Et JC qui reviens qui me dit que celui-là s'il se présente à l'entrée dans les jours à venir il passera pas, qu'il refuse qu'on me parle comme ça. Et puis les questions: Pourquoi vous avez rien dit (ben oui moi qui suis tellement incisive la plupart du temps) et pourquoi vous l'avez laissé approcher et pourquoi, et pourquoi, et pourquoi????
Toutes ces questions et moi qui le regarde ahurie, comme si je sortais d'un rêve, je comprend même pas pourquoi il m'engueule.
Il faut que je reprenne le dessus, je peux pas le laisser penser que je suis faible, il doit pouvoir compter sur moi, je dois pas devenir la petite chose qu'on protège.
Ils ont besoin à la Sécurité de savoir que j'irais au feu moi aussi s'il le faut, alors je relativise, comme une arracheuse de dents avec des "oui mais il est jeune, oui mais il est bourré..."
JC me regarde en face, décontenancé, je deviens improbable, incompréhensible à ses yeux, comme si je venais de perdre tout amour propre moi si fière, il comprend pas.
Je le remercie quand même, comme dans un brouillard, lui souhaite bonne nuit et à demain.
Il attend que je parte, et moi qui n'arrive même pas à trouver le contact! Appel de phares dans le rétro, ben oui je roule sans feux à 4h30 du matin mais tout va très bien puisque je me suis enfermé dans ma voiture et puis j'habite à 700 long mètres seulement.
Et c'est là que je me rend compte que je vis seule, personne pour me protéger maintenant!
Je sais que là maintenant tout de suite j'aimerais que mon ami ne soit pas à 700 kms mais juste derrière la porte! Et puis grand et costaud, avec des bras qui m'enfermeraient dans leur tendresse, avec des mots qui ne me demanderaient pas pourquoi je tremble, pourquoi j'ai le rimmel qui coule comme dans un mauvais film de série B!
Et demain il faut que j'y retourne, que je vois tomber la nuit, que je ne traque pas du regard le moindre mec louche, que je ne psychote pas à la fermeture d'être les derniers à sortir!
J'avais dit plus jamais!! PLUS JAMAIS!!
Plus jamais on portera la main sur moi, plus jamais on ne me réduira à sa merci, plus jamais on hypothéquera ma vie, mes nuits, mes ombres aux réverbères!
Je pars lundi, pour 2 semaines,au soleil, loin d'ici et maintenant je regrette.

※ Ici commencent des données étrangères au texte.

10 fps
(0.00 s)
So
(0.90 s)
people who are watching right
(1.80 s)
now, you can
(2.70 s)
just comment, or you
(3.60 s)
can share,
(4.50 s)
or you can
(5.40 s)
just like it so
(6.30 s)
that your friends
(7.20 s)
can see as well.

Je regrette ces vacances! A cause de ce mec, de ce virus qu'il a fait resurgir!
Et puis j'ai peur et si cette fois je n'étais pas assez forte pour affronter le retour?
Je ne veux pas qu'il m'empêche de me sentir à nouveau chez moi ici, en sécurité.

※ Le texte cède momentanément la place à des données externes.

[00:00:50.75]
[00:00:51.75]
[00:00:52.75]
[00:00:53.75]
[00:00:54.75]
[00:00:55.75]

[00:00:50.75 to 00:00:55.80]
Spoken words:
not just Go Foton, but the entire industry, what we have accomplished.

Je veux pas qu'il fasse tombé un voile noir sur ma vie, je veux pas partir travaillé le soir avec la peur au ventre, je veux pas que tout s'écroule, je veux taire cet instinct qui me fait à nouveau sursauter au moindre craquement du plancher.

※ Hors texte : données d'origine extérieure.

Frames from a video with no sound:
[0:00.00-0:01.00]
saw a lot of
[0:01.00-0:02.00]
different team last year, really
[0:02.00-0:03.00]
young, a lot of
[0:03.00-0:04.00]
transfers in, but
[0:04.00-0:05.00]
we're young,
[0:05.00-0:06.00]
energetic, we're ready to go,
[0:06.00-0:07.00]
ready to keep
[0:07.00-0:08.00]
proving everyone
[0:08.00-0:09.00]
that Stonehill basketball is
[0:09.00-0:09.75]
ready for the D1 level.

Non, non, non, pas question de replonger dans la terreur!
Publié le 19/06/05 à 6h00
Hélianne, MERCI! Merci d'avoir été une voix dans la nuit.
J'ai toujours essayé de prendre appui sur ce qui me blessait pour grandir, je pensais en avoir fait 1 force et tout c'est écrouler dernièrement! Dans ma famille en bonnes bretonnes ont se doit d'être forte (même pas peur, même pas mal!). Jamais j'en avais parler réelement, trop peur de lire de la souffrance dans leurs yeux, trop peur de leur faire du mal. Ma mère ne supporterais pas et je crois que je suis comme elle je pourrais tuer pour mes enfants, pour les gens que j'aime, tellement l'idée que l'on puisse les abimer m'est insoutenable. Alors leur infliger ça! Non, je m'en sortirais comme d'habitude comme une grande ou presque.
Rédigé par : Ying-yang | 26 juin 2005 à 02:21
En as-tu parlé à un professionnel? Pas de ce qui s'est passé hier, bien sur, tu n'as sans doute pas eu le temps. Mais de ce qui s'est passé il y a presque 15 ans. POur essayer, justement, de ne plus avoir peur d'une situation semblable.
En tout cas, je te souhaite bon courage... et de bonnes vacances!